5. Where are the main quality challenges in the development lifecycle?

It’s a combination of many factors. At Lemonade we are very customer-centric, so things don’t only need to function without bugs; they need to make for a delightful user experience. We aim to continuously create new value to our customers. To achieve this, we have quality engineers who oversee the UX and customer experience.

In addition, good automation is an important foundation for productive dev teams. As the product and environment complexity evolves, the complexity of introducing changes increases dramatically. Therefore, once a feature becomes stable, we automate its testing.

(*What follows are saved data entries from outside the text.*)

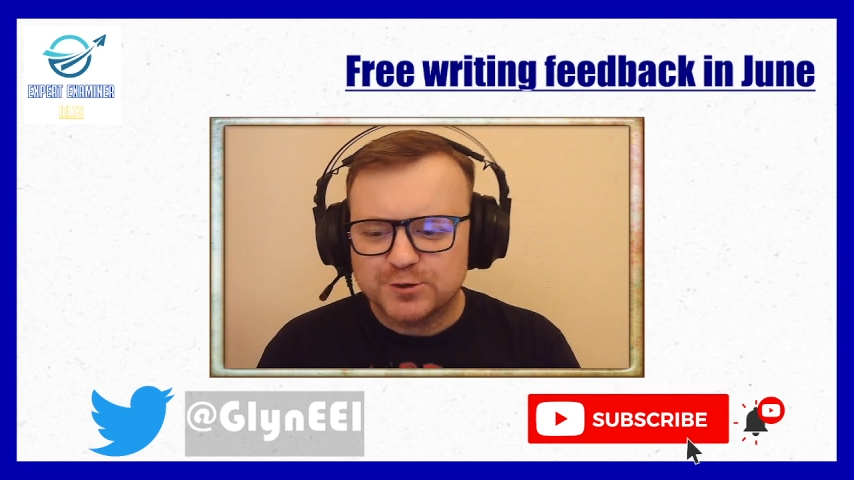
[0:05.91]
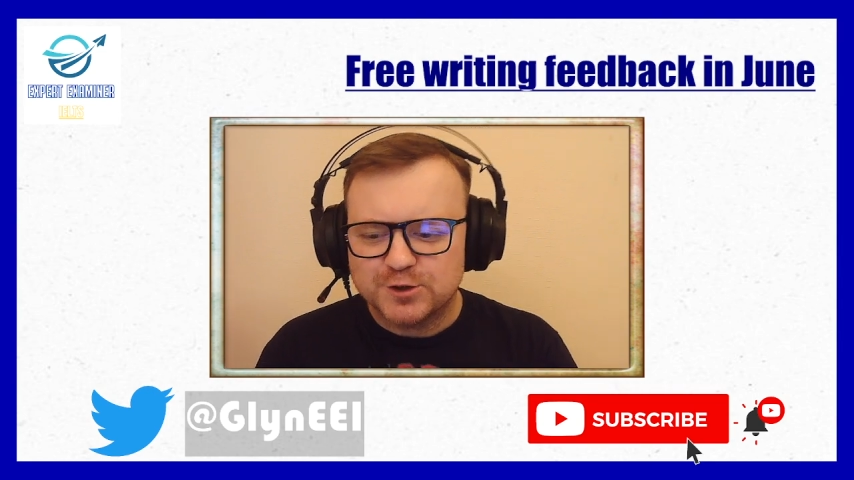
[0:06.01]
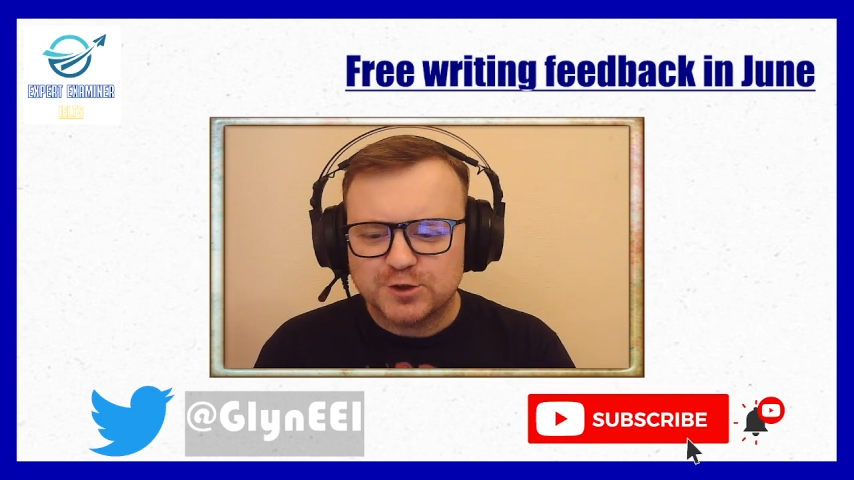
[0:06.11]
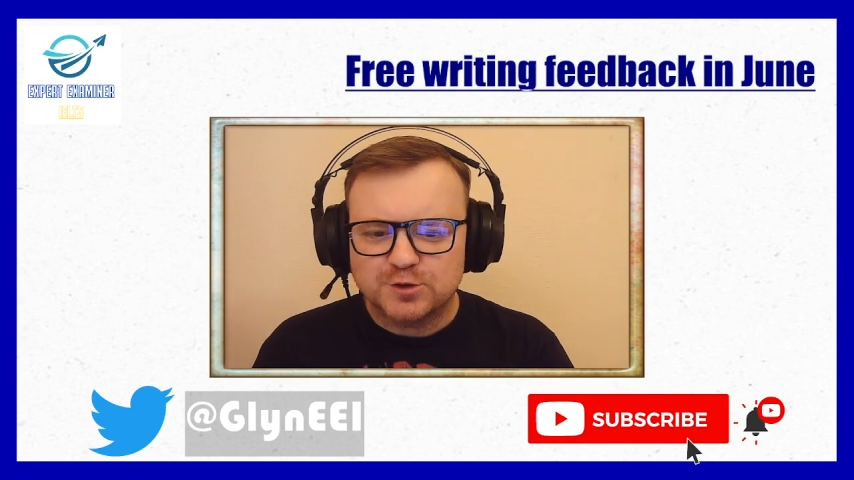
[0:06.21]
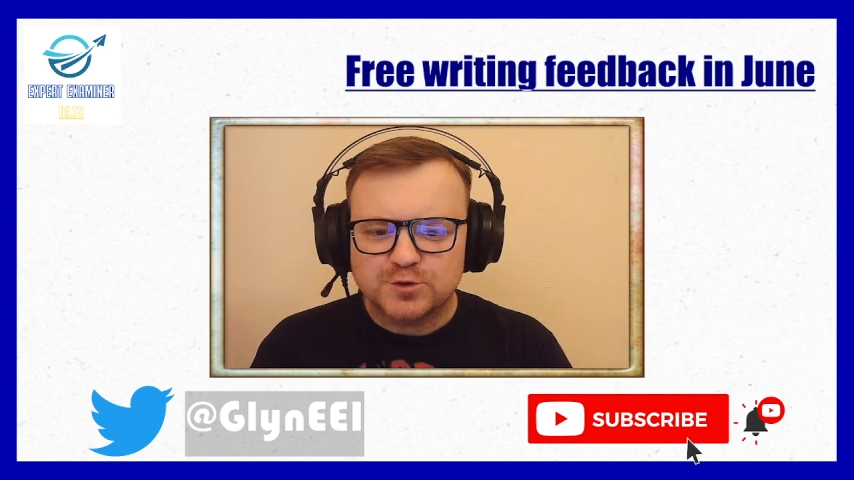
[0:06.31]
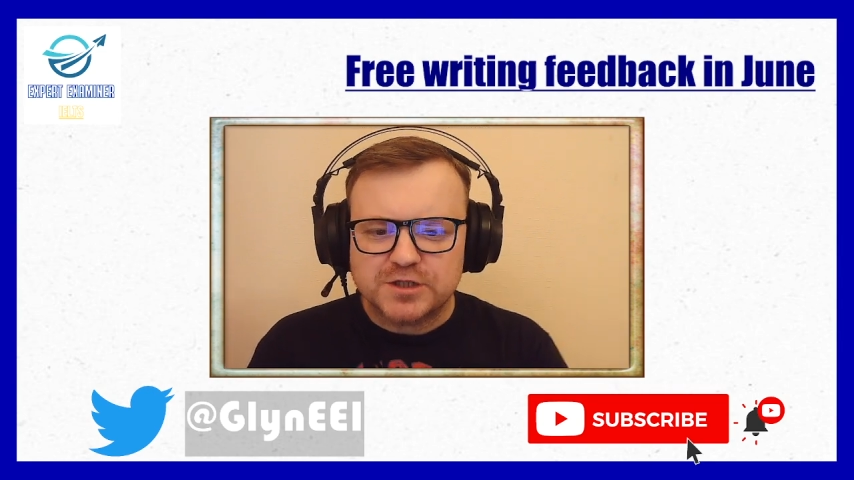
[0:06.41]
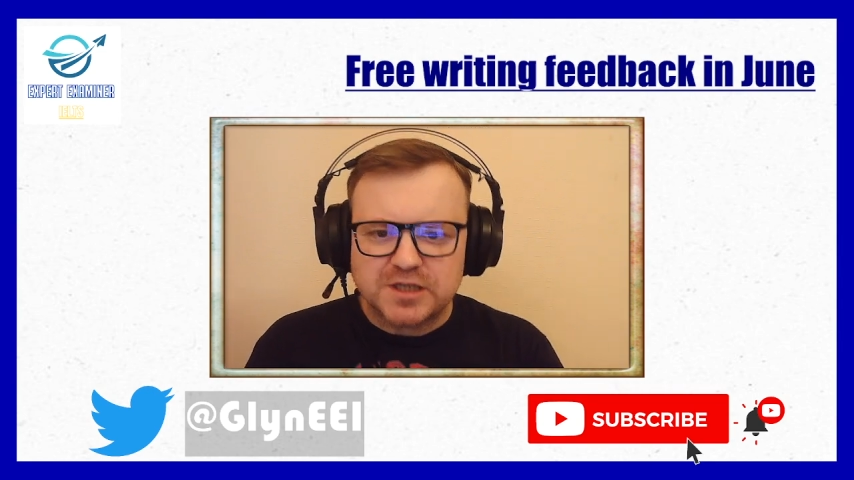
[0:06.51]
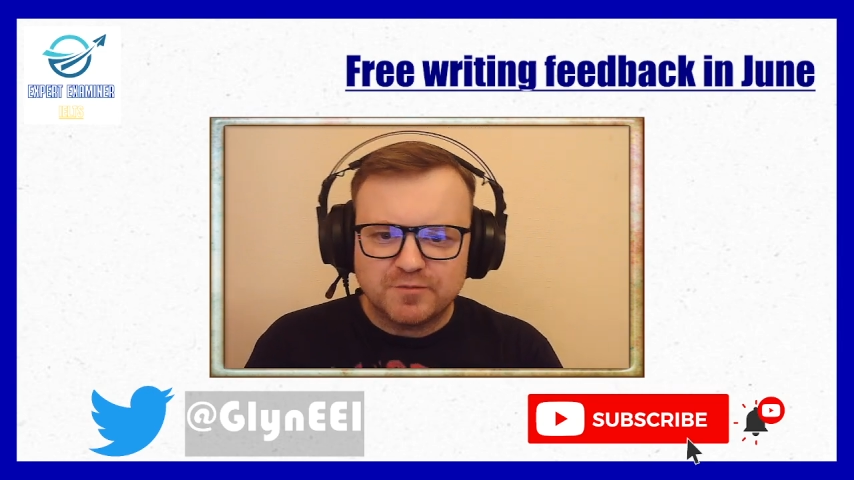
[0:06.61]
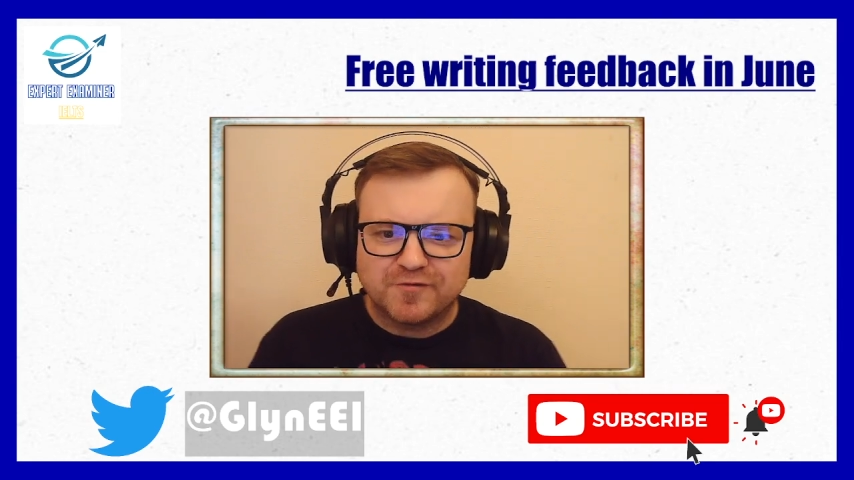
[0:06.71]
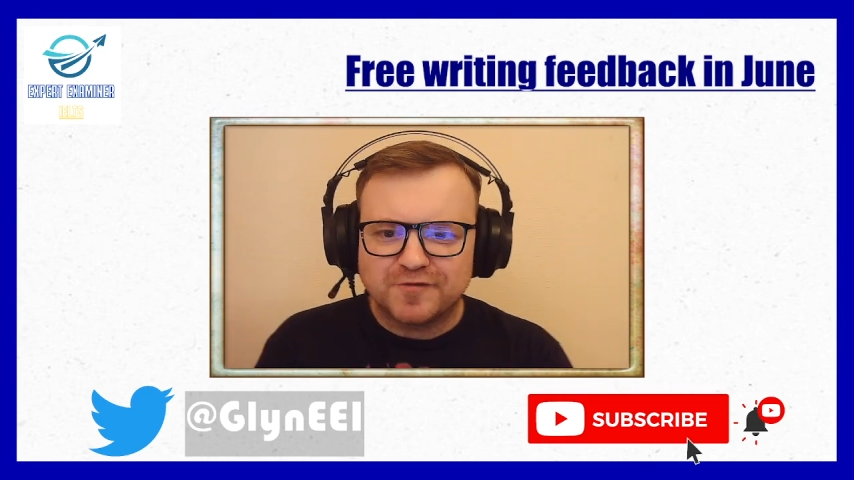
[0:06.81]
to do
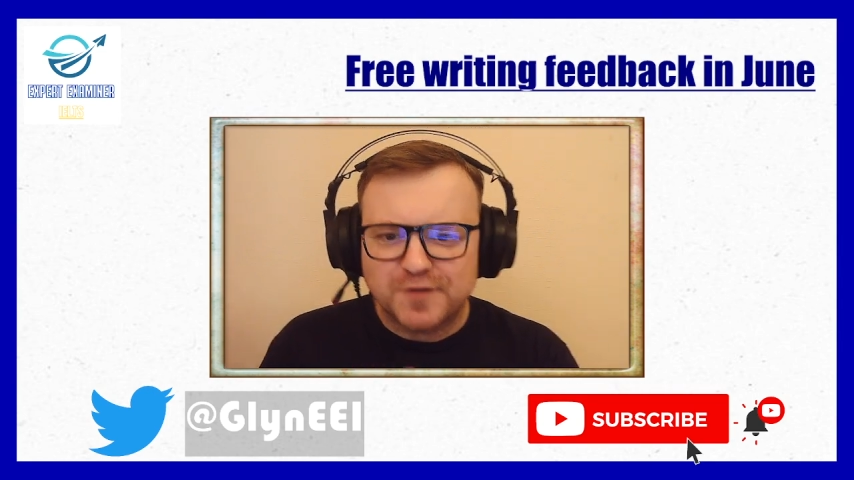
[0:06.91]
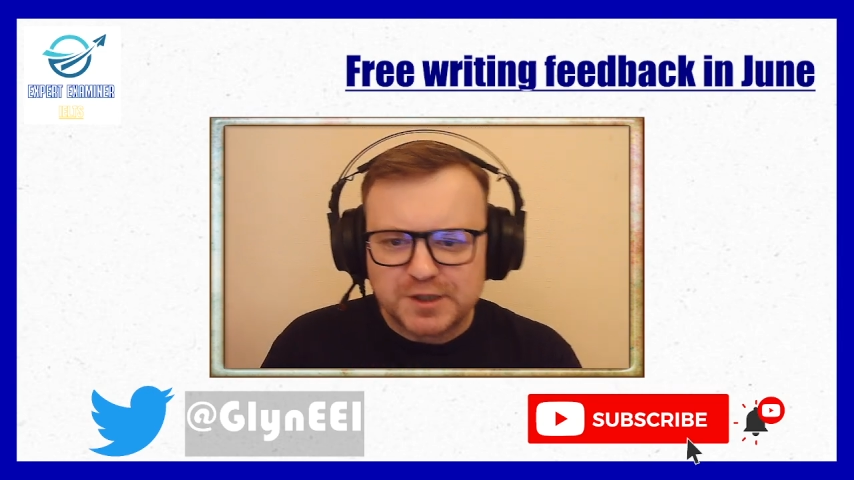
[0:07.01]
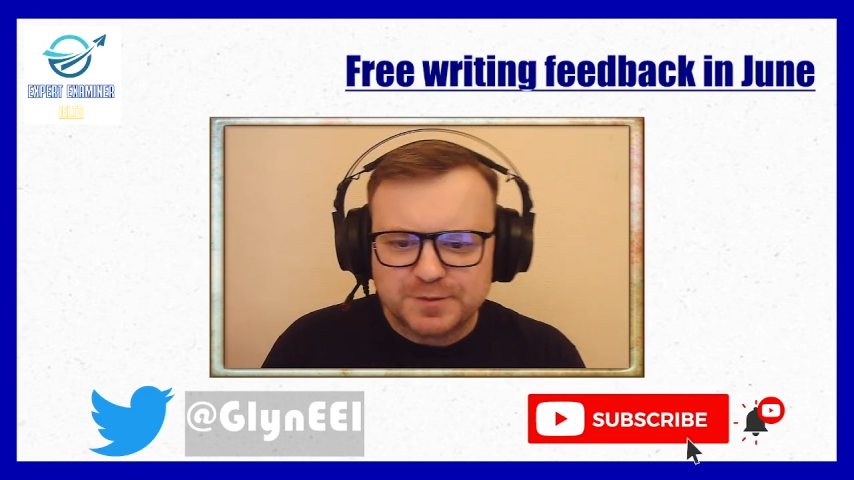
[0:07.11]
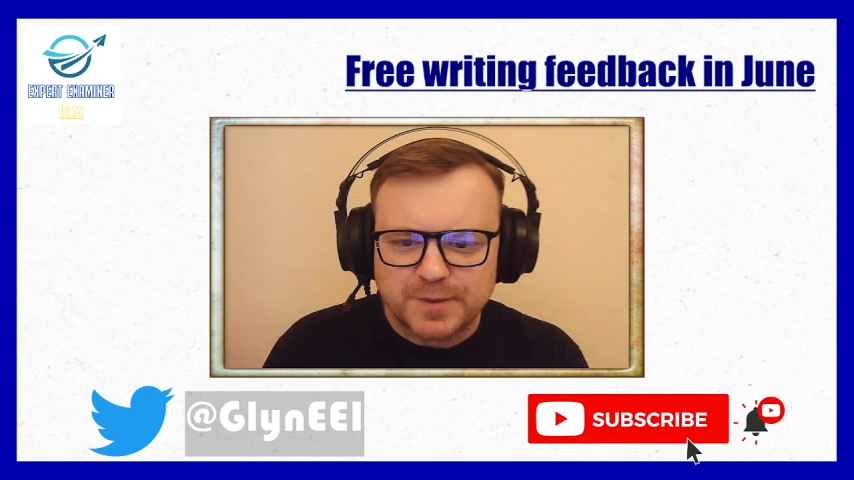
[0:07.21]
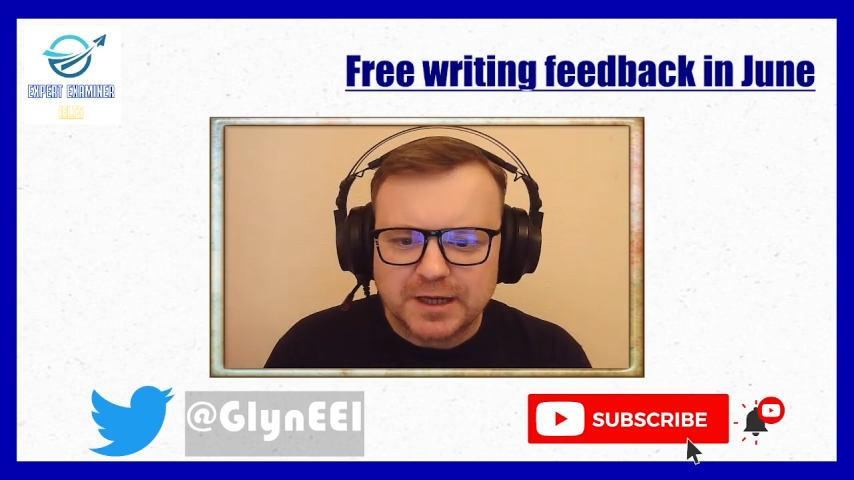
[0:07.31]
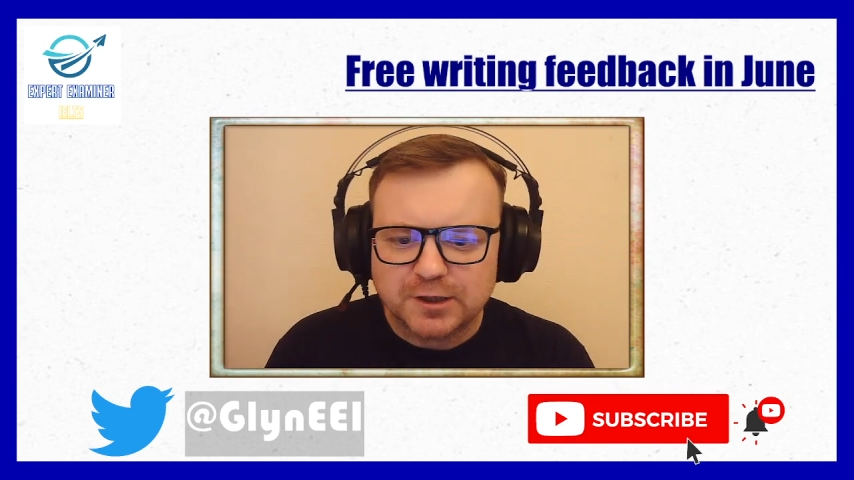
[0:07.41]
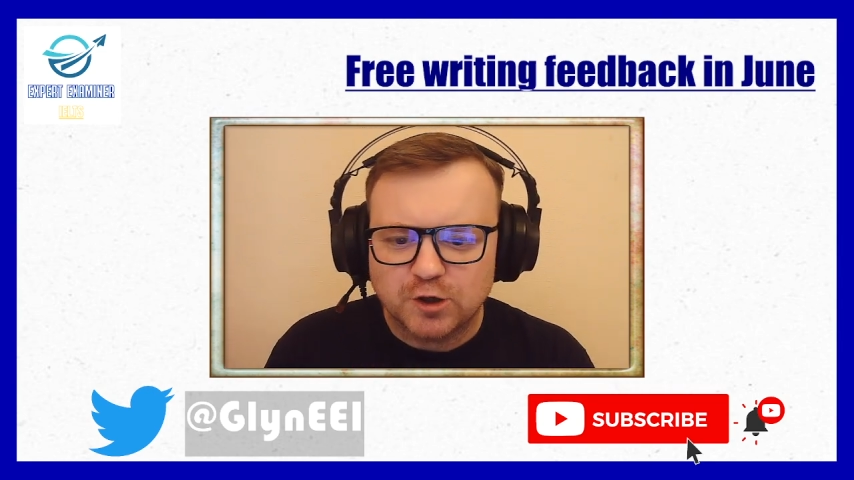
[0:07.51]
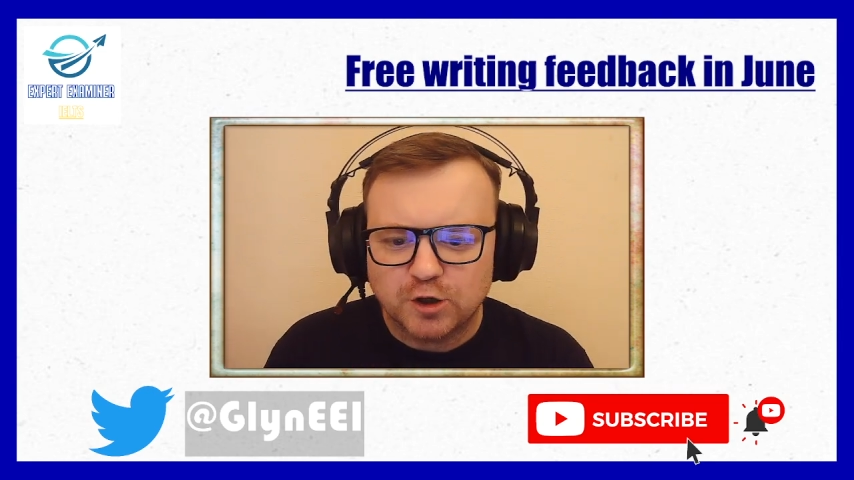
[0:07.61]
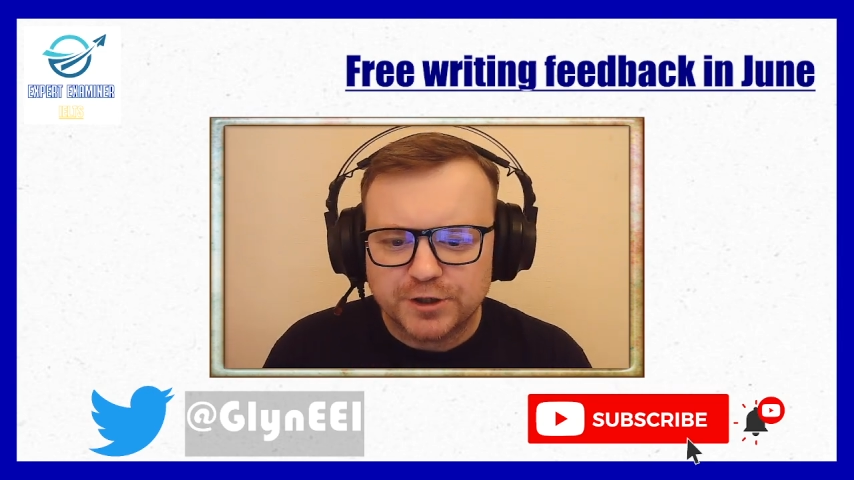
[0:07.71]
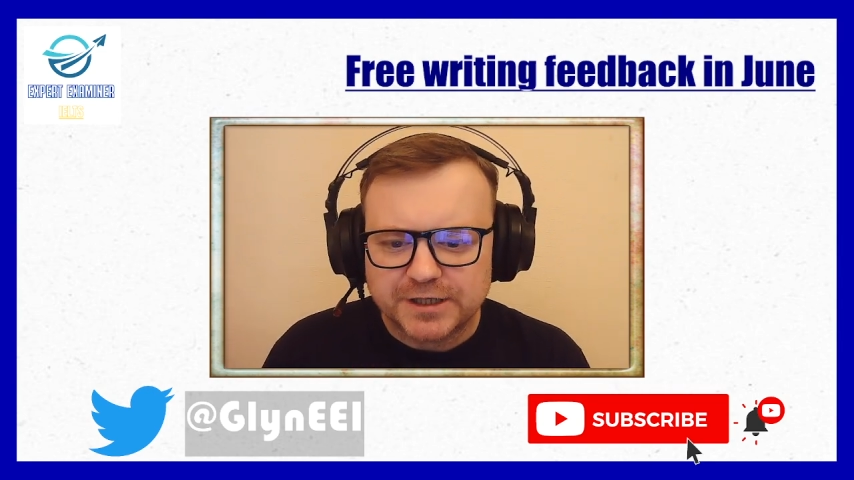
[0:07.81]
some feedback
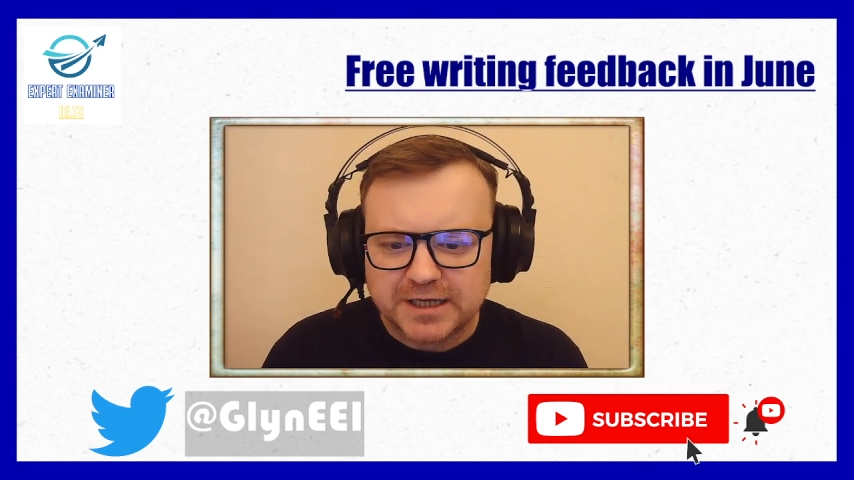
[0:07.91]
on a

A recent trend that we are experimenting with is leveraging tools that allow non-developers to build test automation. Tools like for web development or for mobile native allow the QA team to concentrate on testing the business KPIs, rather than typing out tests.

That being said, there is always room for improvement both in manual testing and in automation.

6. How do you handle production incidents like resolution, insights and retro, and what is still missing?

When it comes to incident management, we spoke with many companies whose needs are similar to ours. However, we haven’t found the exact tool that meets our specific requirements, yet.

We are looking for tools that allow our employees to be notified and regularly updated about the status of the incident. There are companies that do a great job communicating the status of incidents to customers. Transparency and visibility are important to us so we’d like to be able to communicate efficiently to the right people.

I often find that internal tools that help us meet our exact needs are not difficult to build in-house. Our internal ecosystem is filled with automations that we built on top of our Slack bot platform, Cooper. It even allows us to reflect our culture and build our desired work process in a better way. To achieve that, we have a team responsible for internal tools development.

For incidents, for example, we have a team that builds our internal incident management, using Slack as a hub. It is easy to create workflows in Slack, so we used this capability to reflect our business logic and internal flows. This internal tool also enables integration with other tools we use, which meets our visibility and monitoring needs. We work with PagerDuty for task management, DataDog, and many other platforms. Each one answers a specific question, so we unified them within Slack. This allows us to gain relevant transparency and adjust workflows.

7. What is R&D’s ownership in regards to security?

I have been approached by many new startups that address security needs. We pay close attention to security and work closely with our amazing CISO to evaluate and provide feedback. We run many pilots, and some design partnerships. If we find something that gives us value, we are ready to start using it and paying for it.

The application security engineer is an important role in an engineering team. This person should be a strong developer with a great security understanding. He or she is responsible for finding the right tool to answer the app security requirements.

The security tools our development team chooses are influenced by our technological needs. For example, because we have a mobile app, we need mobile app security tools.

Beyond tools, the product’s architecture and our user and service authentication and authorization are important aspects of our platform’s security. They can become complex and the existing solutions out there are quite expensive so many companies can’t afford to use them.

I believe there is an opportunity to provide cost effective authentication & authorization tools that are more fitting for early stage startups and can eliminate the pain of implementing in-house solutions which are often vulnerable.

8. How can a founder convince you to partner with her/him as a design partner?

Don’t pressure us; Don’t be an aggressive salesperson. If you work with other companies, mention that. It helps us gain trust. If the product is low-friction and we can start out for free or for a low price, this will also speed up the process.